Without getting into exactly how vsce-sign actually works, which would be guesswork on my part, beyond what has been publicly documented, I will try to address the other concerns in these last comments.

Regarding unfree concerns etc; vscode itself is "unfree" and any extension signing support is only used when vsce-sign is available. In other words, this has provisions to allow vscodium to use extensions normally as it does already.

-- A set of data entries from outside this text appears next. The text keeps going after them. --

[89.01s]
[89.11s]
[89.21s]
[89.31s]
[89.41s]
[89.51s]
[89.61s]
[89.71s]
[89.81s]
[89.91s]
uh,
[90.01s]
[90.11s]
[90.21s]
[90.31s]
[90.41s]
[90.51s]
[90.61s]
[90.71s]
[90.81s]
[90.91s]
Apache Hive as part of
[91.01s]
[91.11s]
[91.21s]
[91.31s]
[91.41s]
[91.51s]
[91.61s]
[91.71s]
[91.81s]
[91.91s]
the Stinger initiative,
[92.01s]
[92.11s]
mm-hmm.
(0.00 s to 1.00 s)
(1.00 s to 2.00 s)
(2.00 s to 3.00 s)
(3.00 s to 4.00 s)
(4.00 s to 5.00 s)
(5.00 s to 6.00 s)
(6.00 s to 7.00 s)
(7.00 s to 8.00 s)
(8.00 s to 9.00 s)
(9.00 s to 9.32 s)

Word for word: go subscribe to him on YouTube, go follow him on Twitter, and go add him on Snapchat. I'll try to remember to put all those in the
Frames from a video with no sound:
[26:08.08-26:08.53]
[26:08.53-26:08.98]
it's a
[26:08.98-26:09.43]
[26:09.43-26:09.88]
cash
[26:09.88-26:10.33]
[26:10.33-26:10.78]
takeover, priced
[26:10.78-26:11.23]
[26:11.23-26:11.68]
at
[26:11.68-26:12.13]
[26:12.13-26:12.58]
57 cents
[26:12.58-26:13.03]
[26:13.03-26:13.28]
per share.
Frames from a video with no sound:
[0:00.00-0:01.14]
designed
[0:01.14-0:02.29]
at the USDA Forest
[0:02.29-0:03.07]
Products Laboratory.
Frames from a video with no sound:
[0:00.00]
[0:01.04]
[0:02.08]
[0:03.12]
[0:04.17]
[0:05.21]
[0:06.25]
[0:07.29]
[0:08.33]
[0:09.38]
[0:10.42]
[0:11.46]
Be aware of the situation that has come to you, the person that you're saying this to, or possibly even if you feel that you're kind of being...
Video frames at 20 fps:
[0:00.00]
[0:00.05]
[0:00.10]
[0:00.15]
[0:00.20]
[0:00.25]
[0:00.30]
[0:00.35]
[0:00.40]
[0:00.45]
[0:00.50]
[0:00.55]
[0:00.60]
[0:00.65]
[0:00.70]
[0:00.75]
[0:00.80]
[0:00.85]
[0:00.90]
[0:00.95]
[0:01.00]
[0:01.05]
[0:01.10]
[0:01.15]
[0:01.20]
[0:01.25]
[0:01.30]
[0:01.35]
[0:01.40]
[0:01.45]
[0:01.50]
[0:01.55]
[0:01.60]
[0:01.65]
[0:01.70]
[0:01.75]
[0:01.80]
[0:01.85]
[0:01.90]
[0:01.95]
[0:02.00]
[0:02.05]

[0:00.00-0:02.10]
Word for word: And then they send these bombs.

Regarding speculation as weather or not this provides any real additional security; I believe that this at the very least lets the vscode application verify signatures as the application normally would when installing extensions from the marketplace directly. Nixos has a hash element for the extension itself but the signature is the cannonical way to validate that the Marketplace has actually signed the package. This is different than just checking the packages marketplace metadata and getting a json result that claims that the package was signed. The latter is a filter the former is an actual signature by microsoft.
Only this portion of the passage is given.